Da Valerio Jalongo a Davis Guggenheim, fino a Taranto: la salvezza dell’istruzione pubblica passa dal cinema
La scuola è finita? Macché. Se Mariastella Gelmini guarda l’orologio neanche fosse in prima media e all’ultimo giorno di lezioni, il cinema continua a mettere la testa sui libri… e sui banchi. Se tre anni fa La classe fuoriclasse di Laurent Cantet era tornata a casa da Cannes con la meritata Palma d’Oro, nemmeno noi italiani bigiamo: la macchina da presa è tornata in aula con La scuola è finita di Valerio Jalongo, già in concorso al quinto Festival di Roma e ora in sala con Bolero. Tra gli sceneggiatori c’è anche Daniele Luchetti, ma tra la sua Scuola datata 1995 e questa pare passata un’era: semplicemente, si è perso un punto di domanda, perché, dice realisticamente Jalongo, la scuola è finita, ma non c’è da gioirne pensando a mari e monti. Oggi è il degrado: degradata questa scuola pubblica (l’istituto Pestalozzi, dal pedagogo che fu), degradato il quartiere periferico romano che la ospita, tanto che il triangolo di Alex (Fulvio Forti), studente con famiglia disastrata e risultati catastrofici, e i due professori Quarenghi (Valeria Golino) e Talarico (Vincenzo Amato) pare quello rosso del pericolo. La missione, dunque, non può essere che la salvezza: metodi e prospettive diverse ex cathedra, ma il ragazzo va recuperato, almeno umanamente. E il registro sposa melodramma e rock, cercando nella musica il motore portante e l’ancora buona: gli studenti si esibiscono, Talarico suona la chitarra, mentre il sistema scuola si rassegna al De profundis. E, purtroppo, non sono solo canzonette: Jalongo scatta l’istantanea, sperando che non sia l’ultima di quel rullino chiamato istruzione.
Pessimista? Certo, ma con speranza, come sosteneva Orson Welles, perché il Diario di un maestro di De Seta qualcuno doveva pure aggiornarlo: ci pensa Jalongo, senza strappare le brutte pagine, piuttosto leggendole con la camera per allontanare, almeno in sala, lo spettro dello sfascio educativo. A leggere i giornali, si direbbe utopia, per cui è il caso di rispolverare il vecchio slogan de La scuola 1995 e distribuirlo all’uscita da Montecitorio: “Dedicato a chi non è mai stato il primo della classe…”.
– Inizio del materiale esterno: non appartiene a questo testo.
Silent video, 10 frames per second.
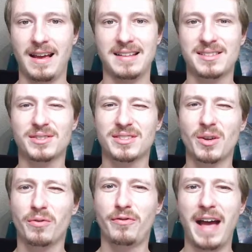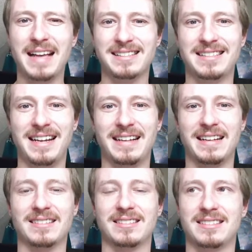It's just so
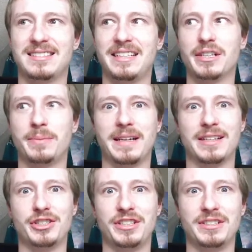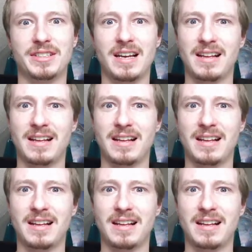fascinating to see her because she's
Forse, sarebbe il caso di tradurlo anche in inglese, perché Waiting for Superman, già al festival di Roma e nella quindicina dei documentari in corsa per gli Academy Awards, non fa un ritratto diverso del sistema scolastico pubblico Usa. Dal regista premio Oscar di Una scomoda verità Davis Guggenheim, vengono a iosa intelligenti provocazioni: un esempio? Una detenzione media di quattro anni in una prigione di Pittsburgh costa allo Stato 128.000 dollari a carcerato: se la stessa cifra fosse stata spesa anni prima per iscrivere ogni detenuto a una scuola privata, sarebbero avanzati ancora 24mila dollari per il college. Non è tutto, anzi: sapete qual è l’unica alternativa negli Usa alla scuola pubblica degradata e agli infimi livelli di insegnamento (il sindacato insegnanti è una potenza…) se siete nati poveri o in un quartiere disgraziato? La lotteria, perché le scuole migliori di ogni distretto estraggono i bussolotti per accettare o meno nuovi studenti… Speriamo non lo senta la Gelmini, comunque, c’è bisogno di supereroi in cattedra: appunto, Waiting for Superman, sperando che parlino anche italiano e… pugliese: Scuola Media, documentario di Marco Santarelli, arriverà al 28° Festival di Torino (29 novembre – 5 dicembre), portando sotto la Mole l’ombra nefasta dell’ILVA e una scuola media del quartiere Paolo VI di Taranto. Per mostrare “senza enfasi né retorica quello che significa insegnare in una periferia del sud Italia”. Ripassata la lezione?